Your instructions
In the entries below, find the line with "[43:01.33-43:02.33]" and the line with "[43:11.33-43:12.18]", then retype both and everything between them exactly. Do not copy the pictures.

┌─ Material for this task

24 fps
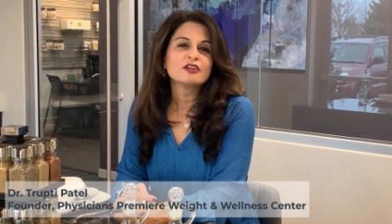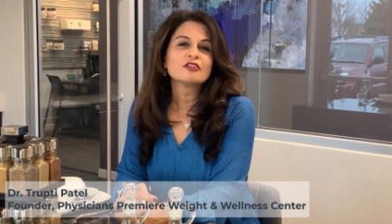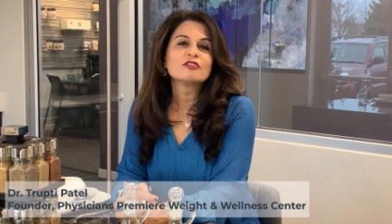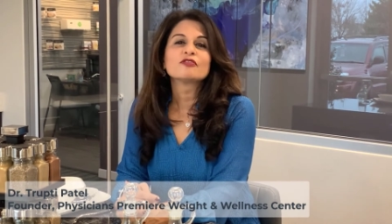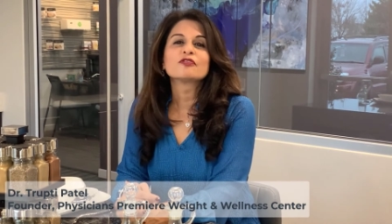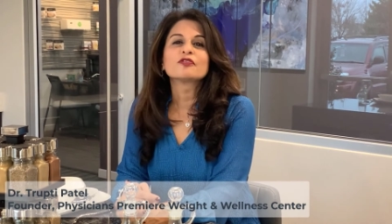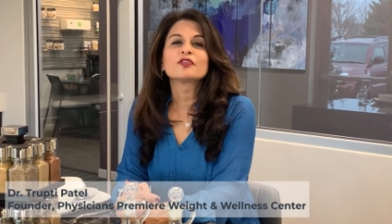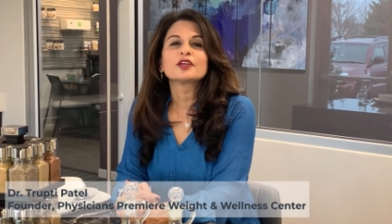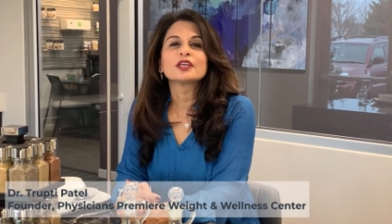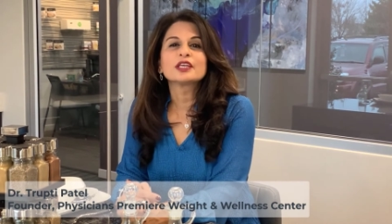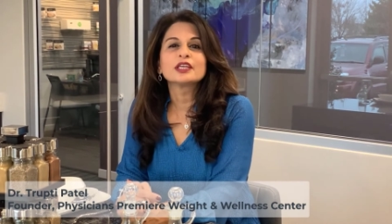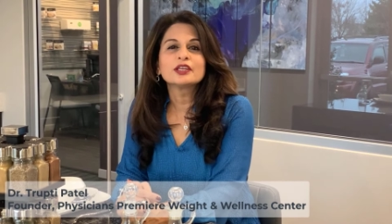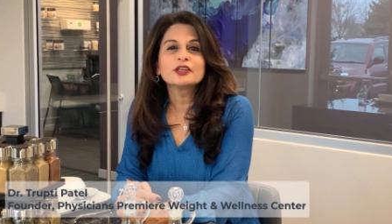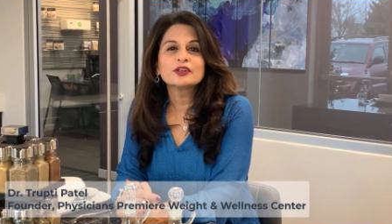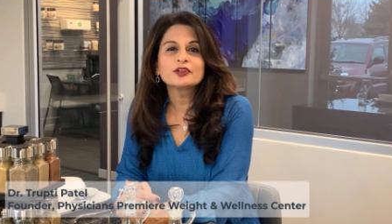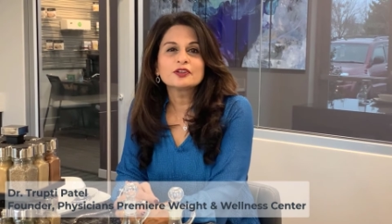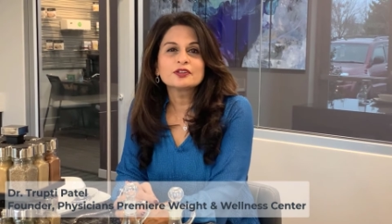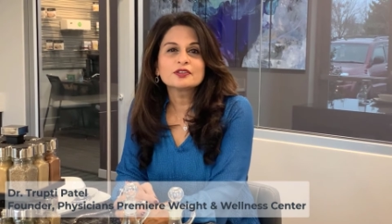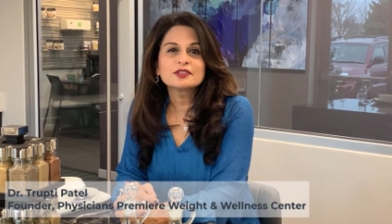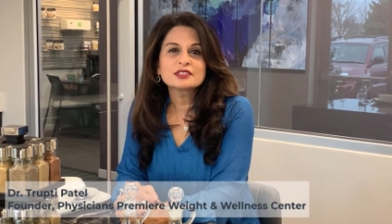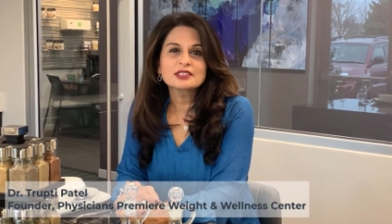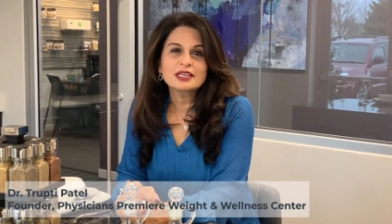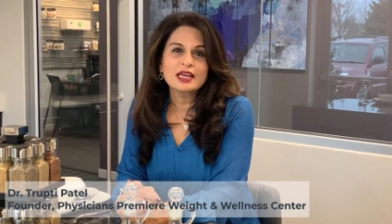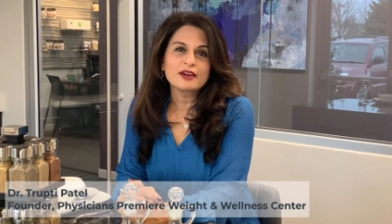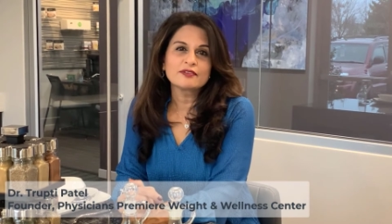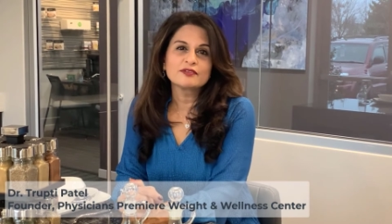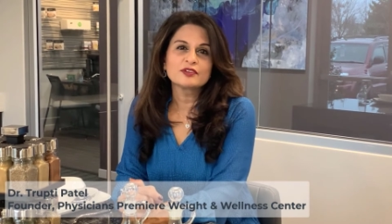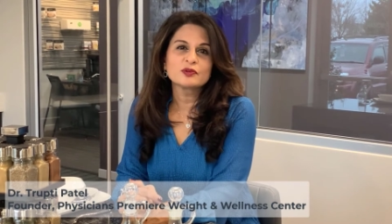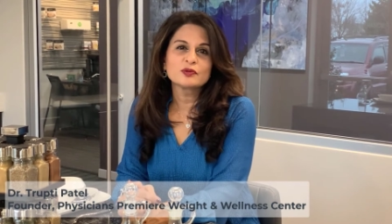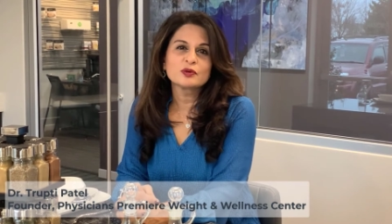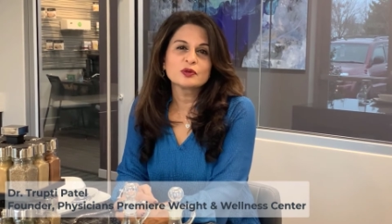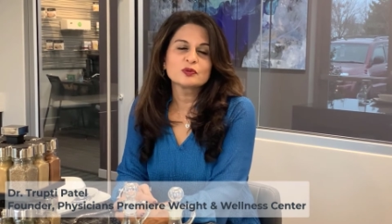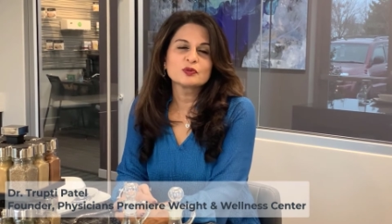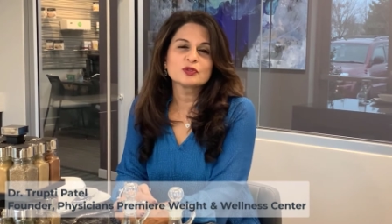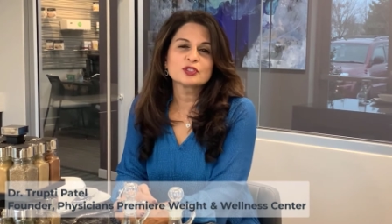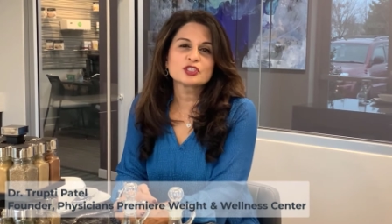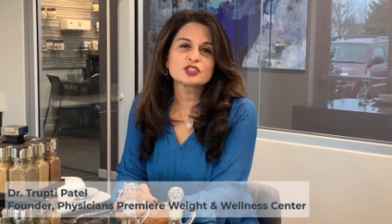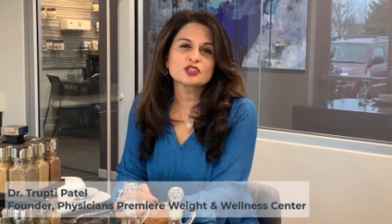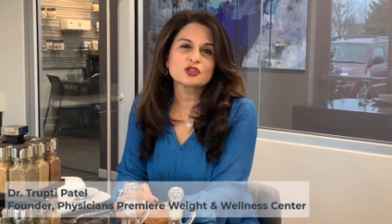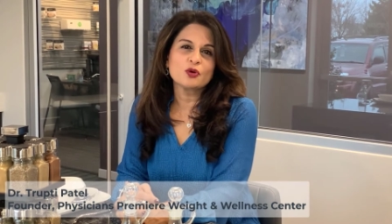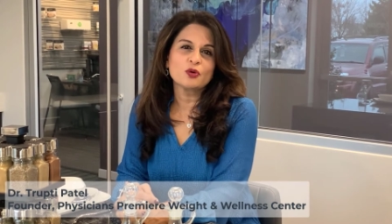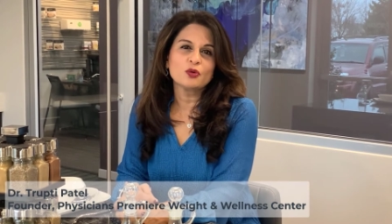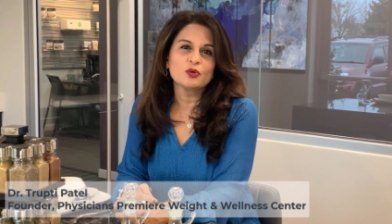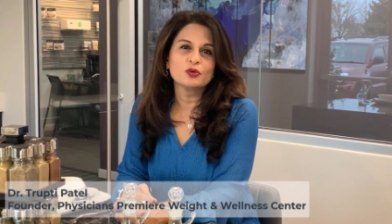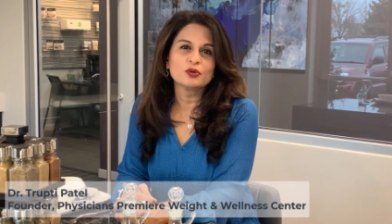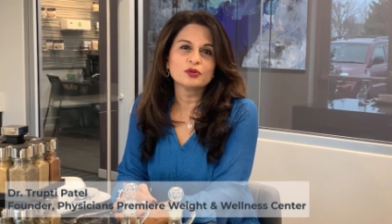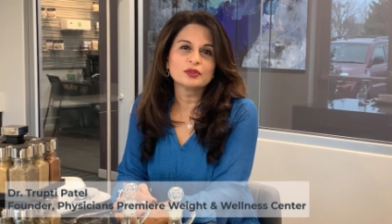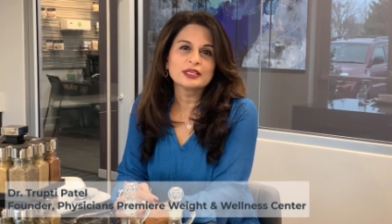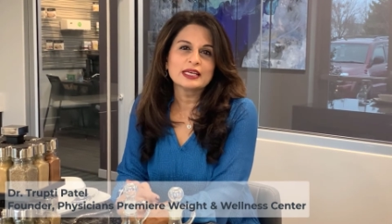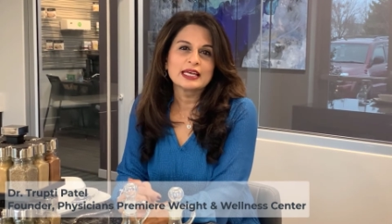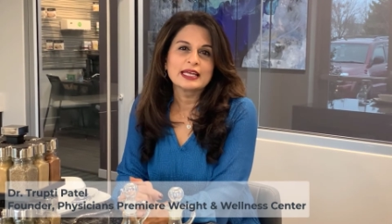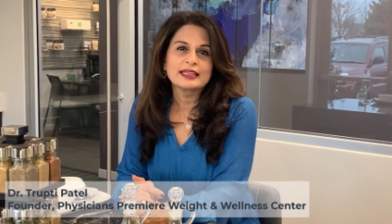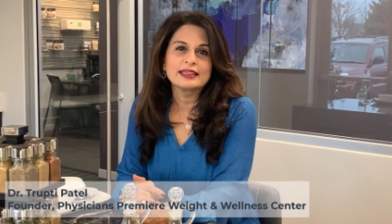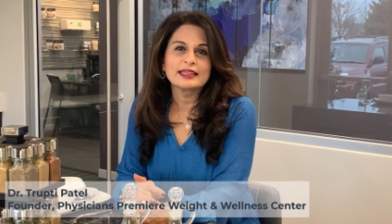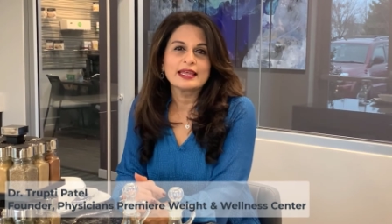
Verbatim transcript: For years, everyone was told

└─
┌─ Material for this task

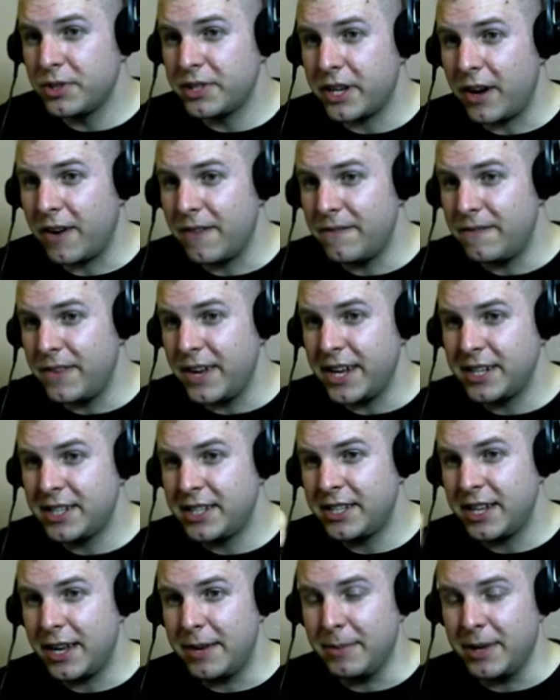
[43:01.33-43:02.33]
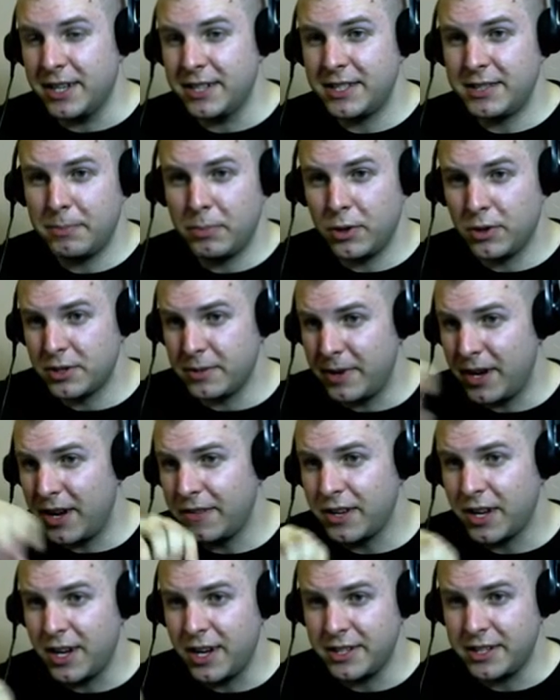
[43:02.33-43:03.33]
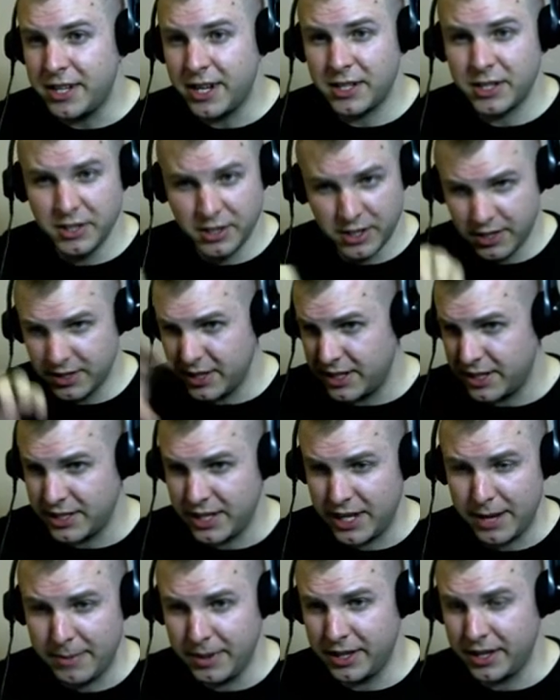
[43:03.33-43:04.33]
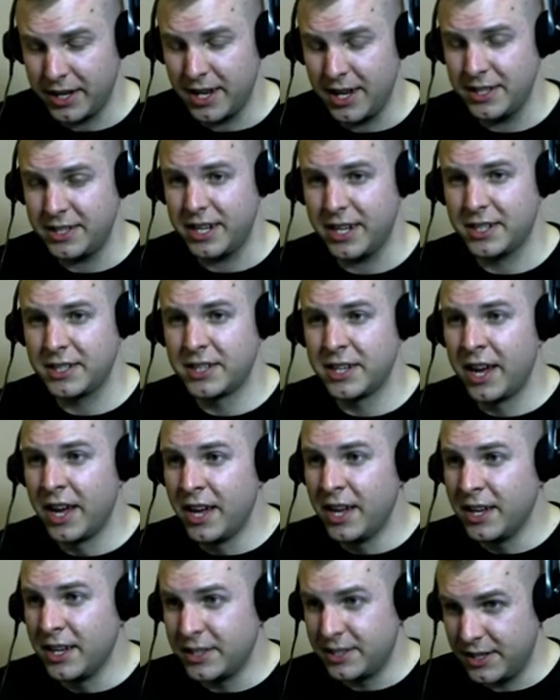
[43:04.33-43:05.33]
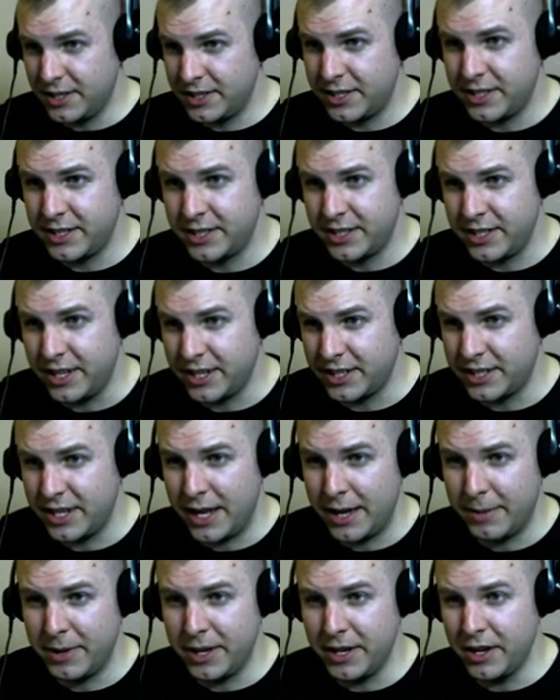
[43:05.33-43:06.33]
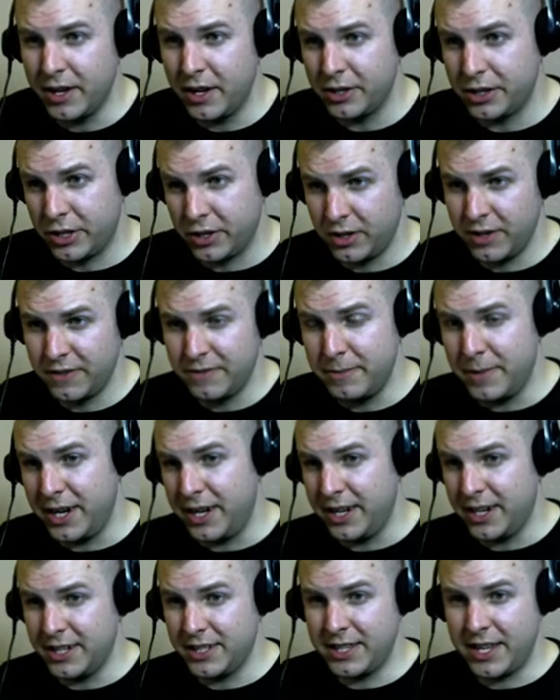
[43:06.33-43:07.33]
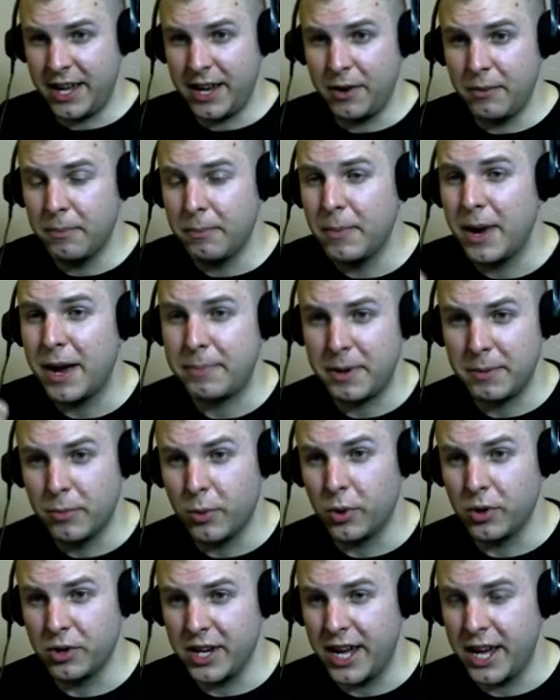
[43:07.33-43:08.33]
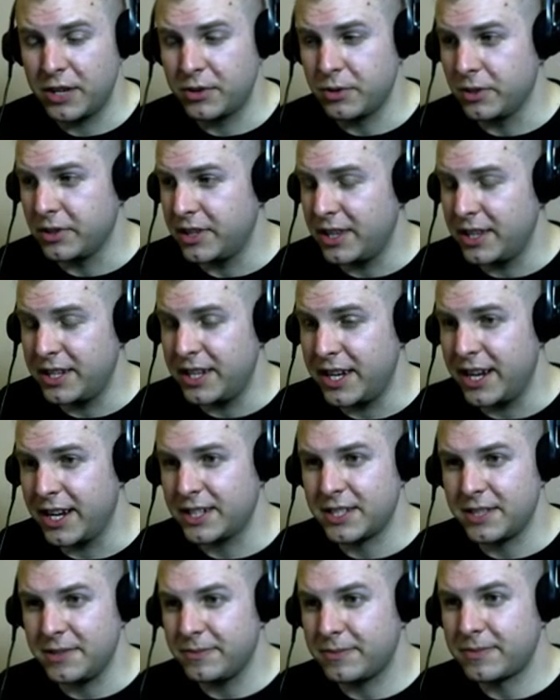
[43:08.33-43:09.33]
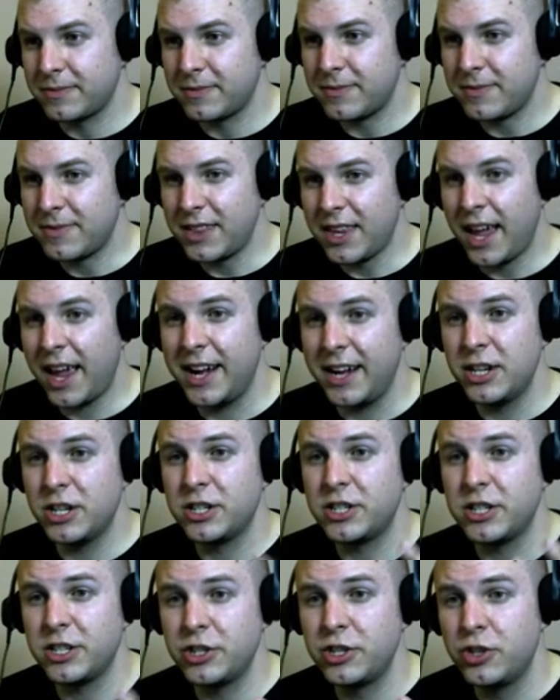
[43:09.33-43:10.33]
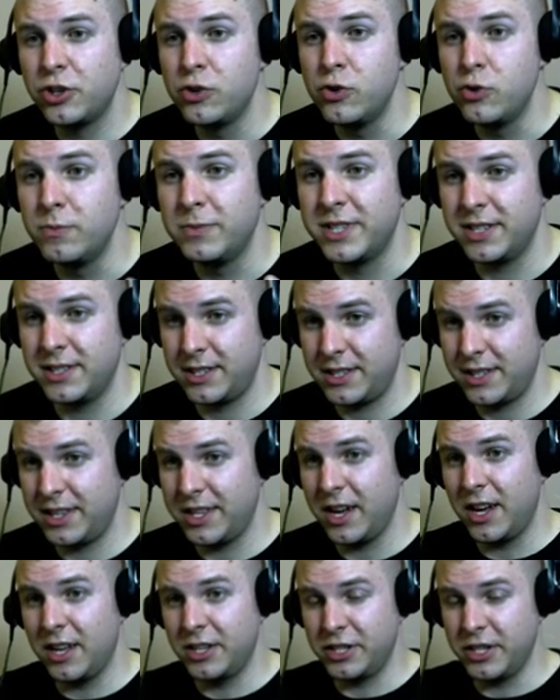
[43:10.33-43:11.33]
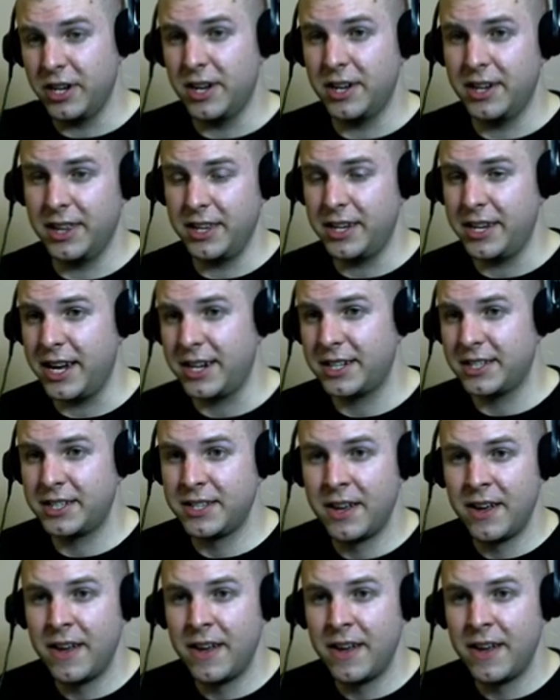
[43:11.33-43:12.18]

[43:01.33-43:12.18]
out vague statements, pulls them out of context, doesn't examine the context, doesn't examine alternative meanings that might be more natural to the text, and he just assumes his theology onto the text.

└─

Answer to this task
[43:01.33-43:02.33]
[43:02.33-43:03.33]
[43:03.33-43:04.33]
[43:04.33-43:05.33]
[43:05.33-43:06.33]
[43:06.33-43:07.33]
[43:07.33-43:08.33]
[43:08.33-43:09.33]
[43:09.33-43:10.33]
[43:10.33-43:11.33]
[43:11.33-43:12.18]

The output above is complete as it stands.